Tokenmaxxing — Field Notes

There is a new pathology spreading through engineering organizations. I have started hearing people call it tokenmaxxing: the practice of maximizing AI token consumption to signal productivity to leadership.

It works like this. An engineer gets evaluated partly on how much they are "leveraging AI." So they route everything through the largest model available. Code reviews, documentation, boilerplate, things that do not need a frontier model and never did. The token count goes up. The dashboard looks impressive. The actual output is indistinguishable from what a smaller model or no model at all would have produced.

CFOs are starting to notice. AI compute spend is climbing, but the productivity metrics that were supposed to justify it are flat. The gap between cost and value is widening, and it is widening because the incentive structure rewards consumption over precision.

The inverse move

The most valuable engineers I work with in 2026 are doing the opposite. They are practicing what I call inference minimization — achieving the same outcome with the fewest tokens possible.
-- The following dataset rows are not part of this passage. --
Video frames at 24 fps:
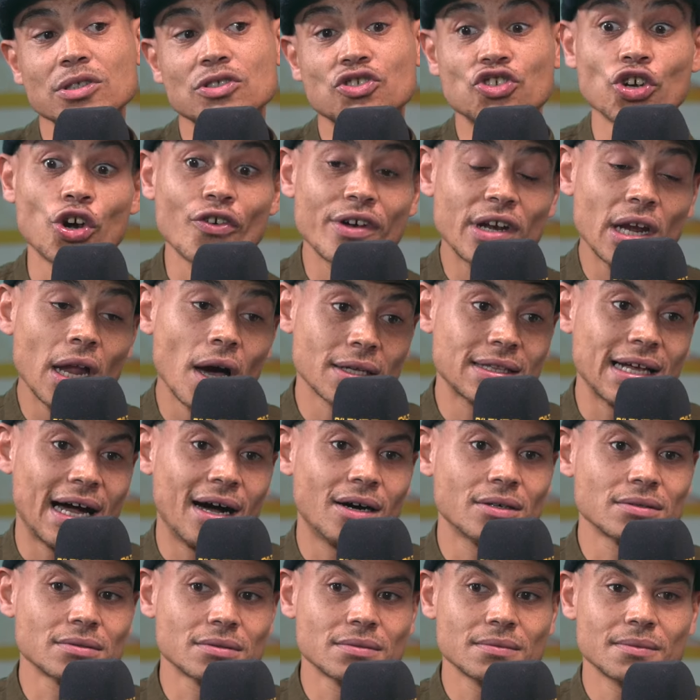during
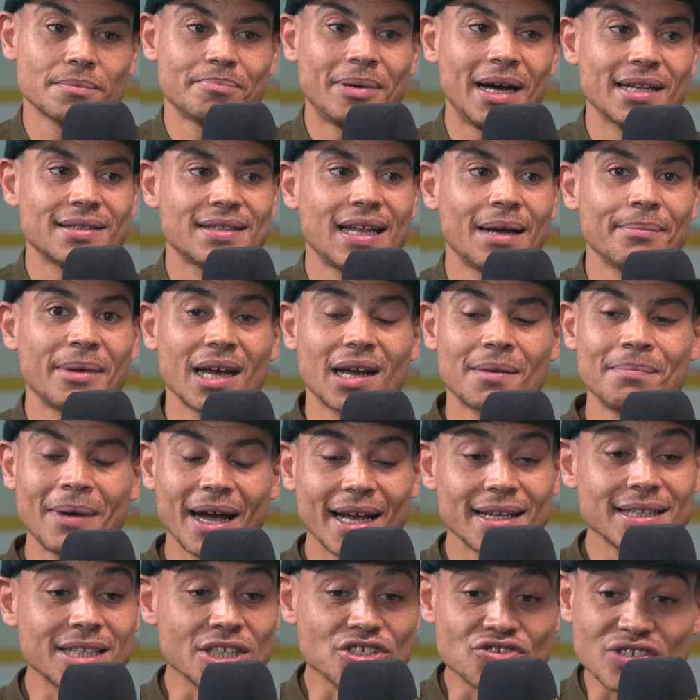lockdown, pandemic,
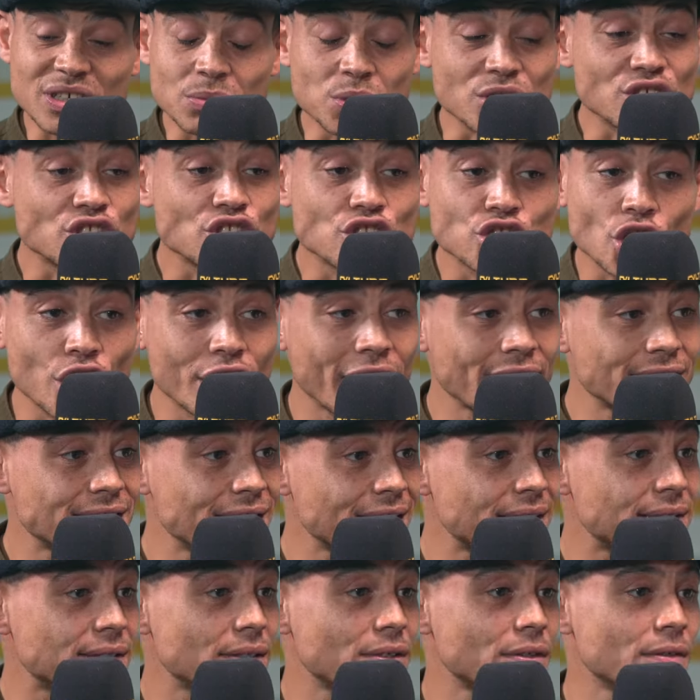my industry was
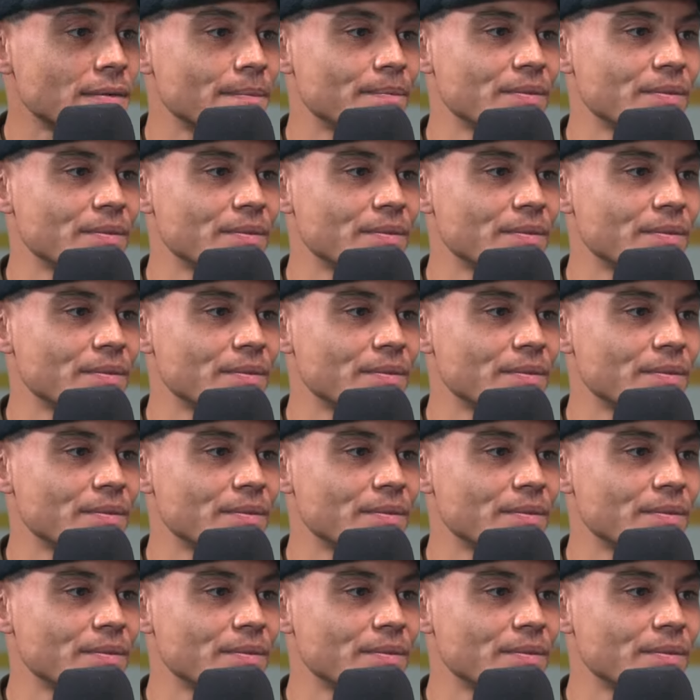non-existent.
That means reaching for a 128-token call to a small language model before reaching for a 10,000-token prompt to a frontier model. It means knowing when the right tool is a regex, a SQL query, or a deterministic script instead of an LLM. It means treating every inference call as a cost decision, not a convenience.

This is not about being cheap. It is about being precise. A well-scoped prompt to a small model that solves the problem in one pass is worth more than a sprawling conversation with a frontier model that takes five rounds to land on the same answer.

Why this matters at the product level

In Field Notes 002 I wrote about the COGS crisis — AI features that lift engagement while crushing margins. Tokenmaxxing is the same disease at the engineering layer instead of the product layer. It inflates costs without inflating value.

When your engineers are tokenmaxxing, your internal AI costs grow linearly with headcount. That is the exact scaling curve you are supposed to be avoiding by using AI in the first place. You wanted AI to make ten engineers as productive as twenty. Instead you made ten engineers as expensive as twenty.

The fix is not to restrict access. It is to change what you measure. Stop measuring token consumption. Start measuring outcome per token. How many tasks completed per dollar of compute? How many production issues resolved per inference call? What is the cost-per-resolution of your AI-assisted support pipeline?

The right model for the job

Most organizations default to a single model for everything. That is like using a sledgehammer to hang a picture frame. Different tasks have different precision requirements and different cost profiles.

Classification, routing, and extraction tasks rarely need a frontier model. A fine-tuned small model handles them faster, cheaper, and often more reliably. Structured data transformation is almost always better served by deterministic code than by an LLM. Natural language generation, complex reasoning, and ambiguous tasks — that is where the frontier model earns its cost.

The engineers who understand this taxonomy — who know which tool to reach for before they reach for anything — are the ones whose teams have sustainable AI economics. Everyone else is paying frontier prices for commodity work.

The cost discipline mindset

This connects directly to gates one and two of the Intent Stack. Before you build, you ask: what will this cost, and should we build it at all? Those questions apply at every level — feature level, architecture level, and individual prompt level.

The teams that will win in the next two years are not the ones with the biggest AI budgets. They are the ones with the tightest cost discipline. They know what every inference costs, they know what value it generates, and they can defend both numbers to anyone who asks.

The best prompt is the one you did not have to send.

Tokenmaxxing is a symptom. The disease is measuring effort instead of outcome. Cure the measurement problem and the token problem solves itself.